Cassazione penale, Sez. 1^, sentenza n. 2742/2025, udienza del 16 gennaio 2025, ha chiarito che il provvedimento assunto dal giudice dell’esecuzione de plano, senza fissazione dell’udienza in camera di consiglio, fuori dei casi espressamente stabiliti dalla legge, è affetto da nullità di ordine generale e a carattere assoluto, rilevabile d’ufficio, in ogni stato e grado del procedimento (tra le altre, Sez. 1, n. n. 22282 del 23/06/2020; Sez. 1, n. 41754 del 16/09/2014; Sez. 1, n. 12304 del 26/02/2014).
In effetti, il modello delineato dall’art. 666, cod. proc. pen., per il procedimento di esecuzione è costituito dalle forme dell’udienza in camera di consiglio, con la partecipazione delle parti, cui viene dato modo di interloquire innanzi al giudice.
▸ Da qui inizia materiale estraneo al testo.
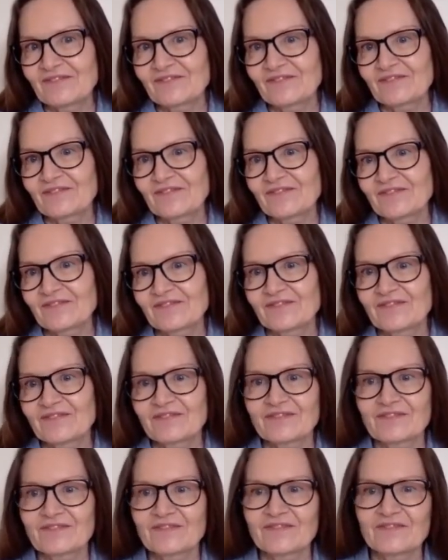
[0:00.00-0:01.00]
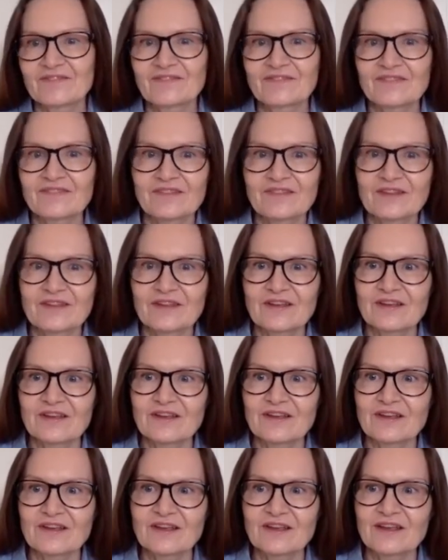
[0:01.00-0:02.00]

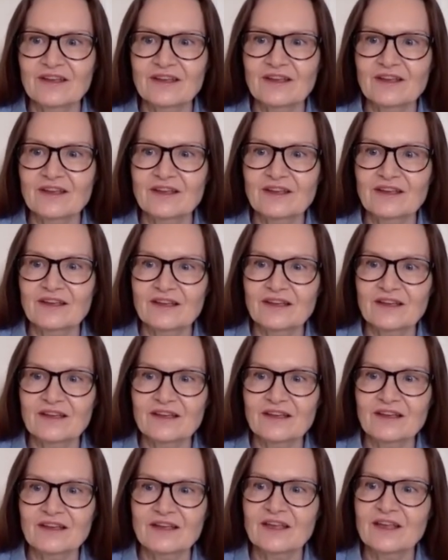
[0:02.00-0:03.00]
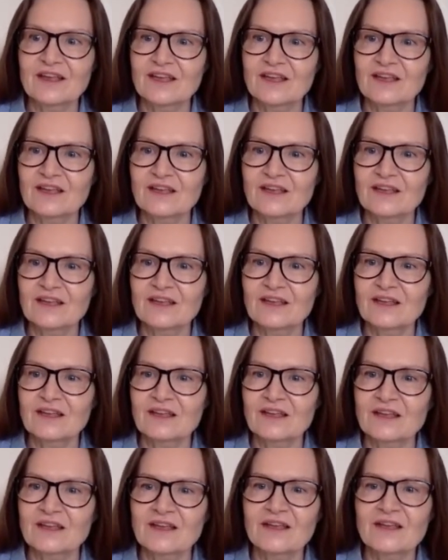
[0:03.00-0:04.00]

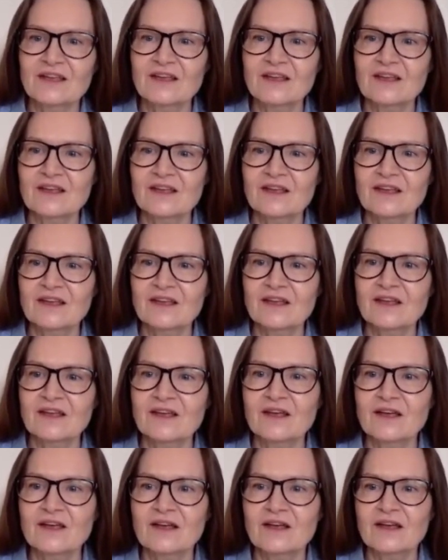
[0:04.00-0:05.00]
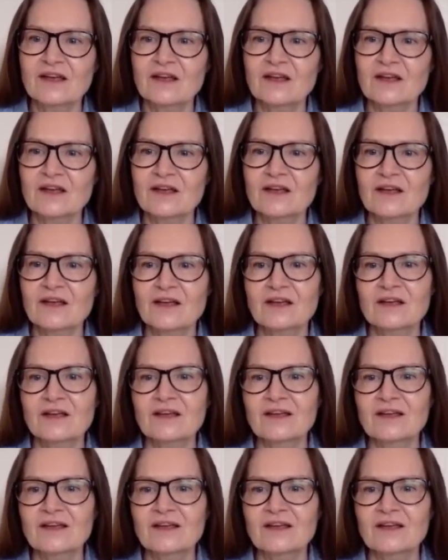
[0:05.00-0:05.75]
This person isn't speaking.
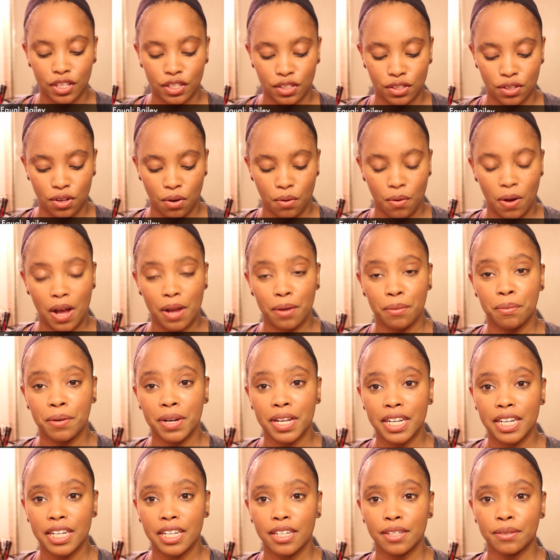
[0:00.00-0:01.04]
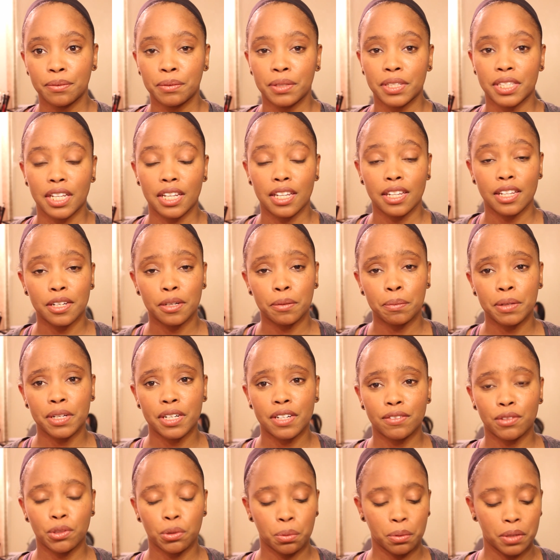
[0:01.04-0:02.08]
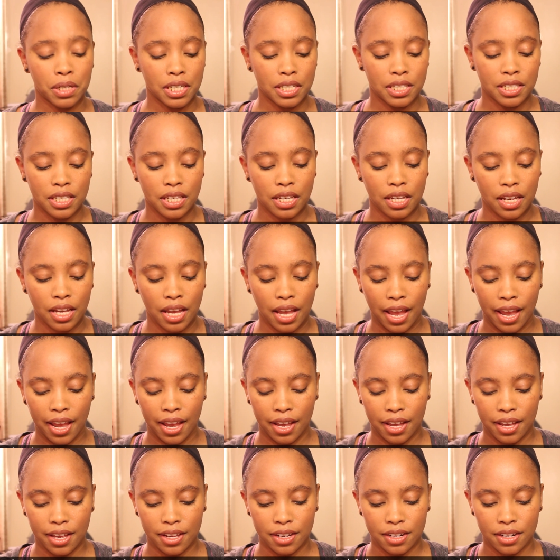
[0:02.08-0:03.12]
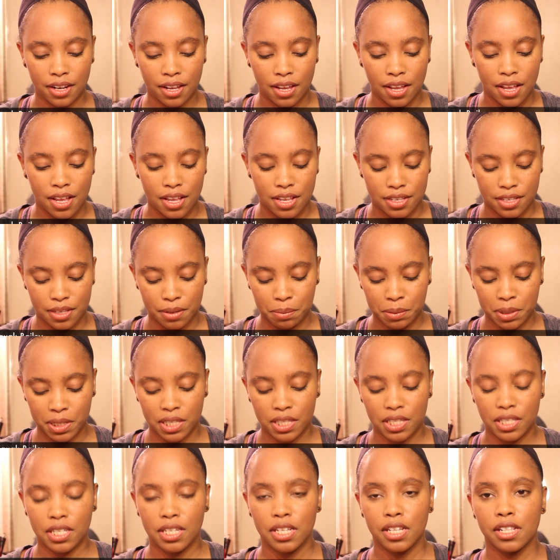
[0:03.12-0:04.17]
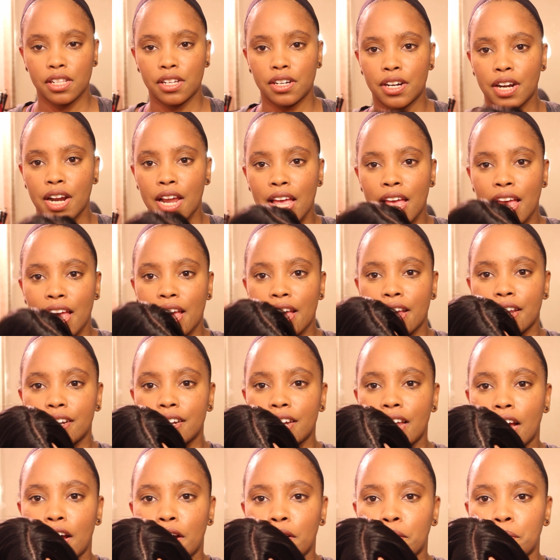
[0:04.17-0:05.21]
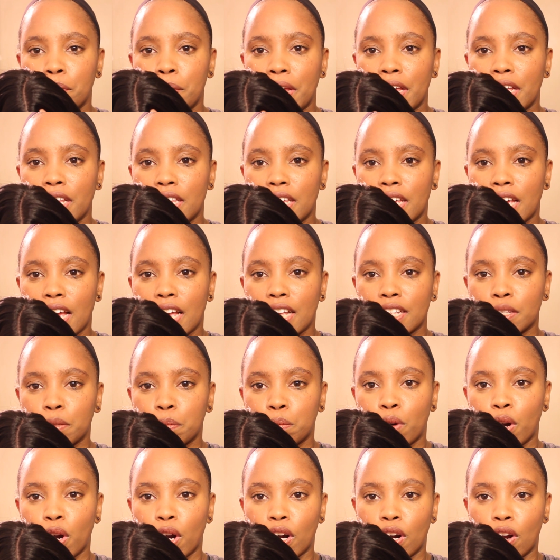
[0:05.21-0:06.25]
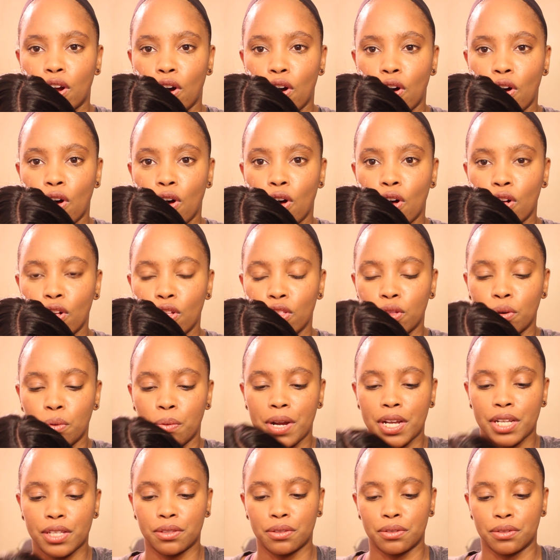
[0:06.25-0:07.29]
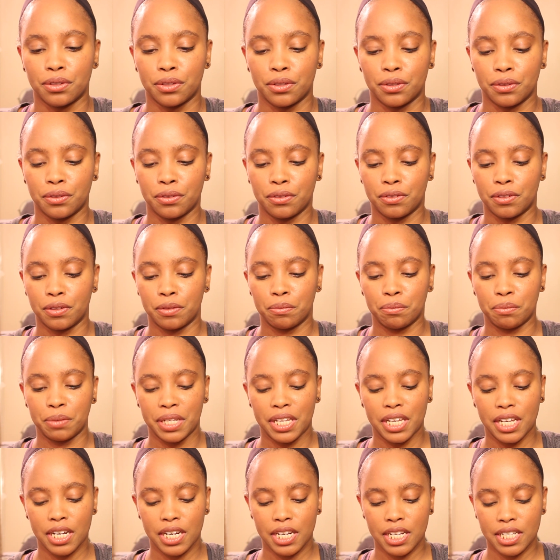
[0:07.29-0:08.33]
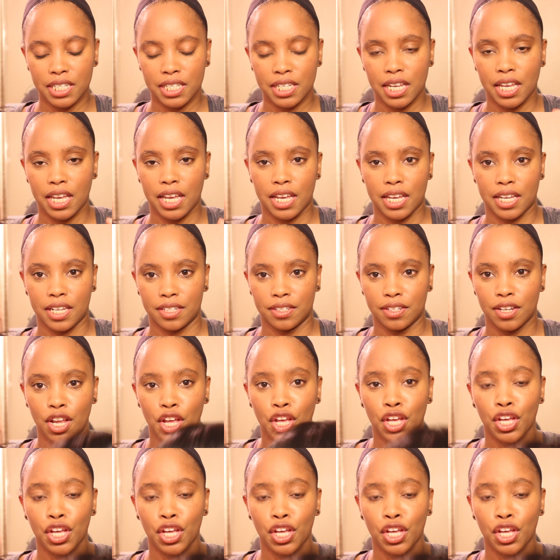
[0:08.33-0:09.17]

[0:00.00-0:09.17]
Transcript: So I went in with a little bit of tweezing and some concealer and now Bailey has a part all the way through from beginning to end.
Tuttavia, l’art. 666, comma 2, cod. proc. pen. contempla, in deroga alla regola generale, la possibilità di un epilogo decisorio anticipato della richiesta in termini d’inammissibilità, mediante pronuncia di decreto, reso con procedura de plano e in assenza di contraddittorio, quando l’istanza sia stata già rigettata perché basata sui medesimi elementi, ovvero sia «manifestamente infondata per difetto delle condizioni di legge».
La manifesta infondatezza, nella ratio della disposizione e nella lettura operata dall’elaborazione giurisprudenziale maggioritaria, riguarda il difetto delle condizioni di legge, intese in senso restrittivo, come requisiti non implicanti una valutazione discrezionale, perché imposti direttamente dalla norma (Sez. 3, n. 47402 del 21/10/2014; Sez. 5, n. 34960 del 14/06/2007; Sez. 5, n. 2793 del 05/05/1998).
Il provvedimento senza contraddittorio reso in executivis si adatta, dunque, alle ipotesi della rilevabilità ictu oculi di ragioni che, sulla base della semplice prospettazione e senza la necessità di uno specifico approfondimento discrezionale, evidenzino la mancanza di fondamento dell’istanza.
Inoltre, l’art. 666, comma 2, cod. proc. pen., nella parte in cui consente al giudice la pronuncia di inammissibilità qualora l’istanza costituisca una mera riproposizione di una richiesta già rigettata, configura una preclusione allo stato degli atti che, come tale, non opera quando vengano dedotti fatti o questioni che non hanno formato oggetto della precedente decisione (tra le altre, Sez. 1, n. 19358 del 05/10/2016, dep. 21/04/2017; Sez. 3, n. 6051 del 27/09/2016, dep. 2017).
Invero, il provvedimento del giudice dell’esecuzione divenuto formalmente irrevocabile preclude, ai sensi dell’art. 666, comma 2, cod. proc. pen., una nuova pronuncia sul medesimo petitum finché non si prospettino elementi che, riguardati per il loro significato sostanziale e non per l’apparente novità della veste formale, possono essere, effettivamente, qualificati come nuove questioni giuridiche o nuovi elementi di fatto, sopravvenuti ovvero preesistenti, che non abbiano già formato oggetto di valutazione ai fini della precedente decisione.
In buona sostanza, deve essere data all’istante la possibilità dell’instaurazione del contraddittorio con il procedimento camerale previsto — sul modello di quello tipico previsto ex art. 127 cod. proc. pen. — dall’art. 666, comma 3 e 9, cod. proc. pen., allorquando si pongano questioni che involgano l’esercizio di discrezionalità valutativa, oppure laddove l’istanza prospetti elementi di novità rispetto a una precedente richiesta.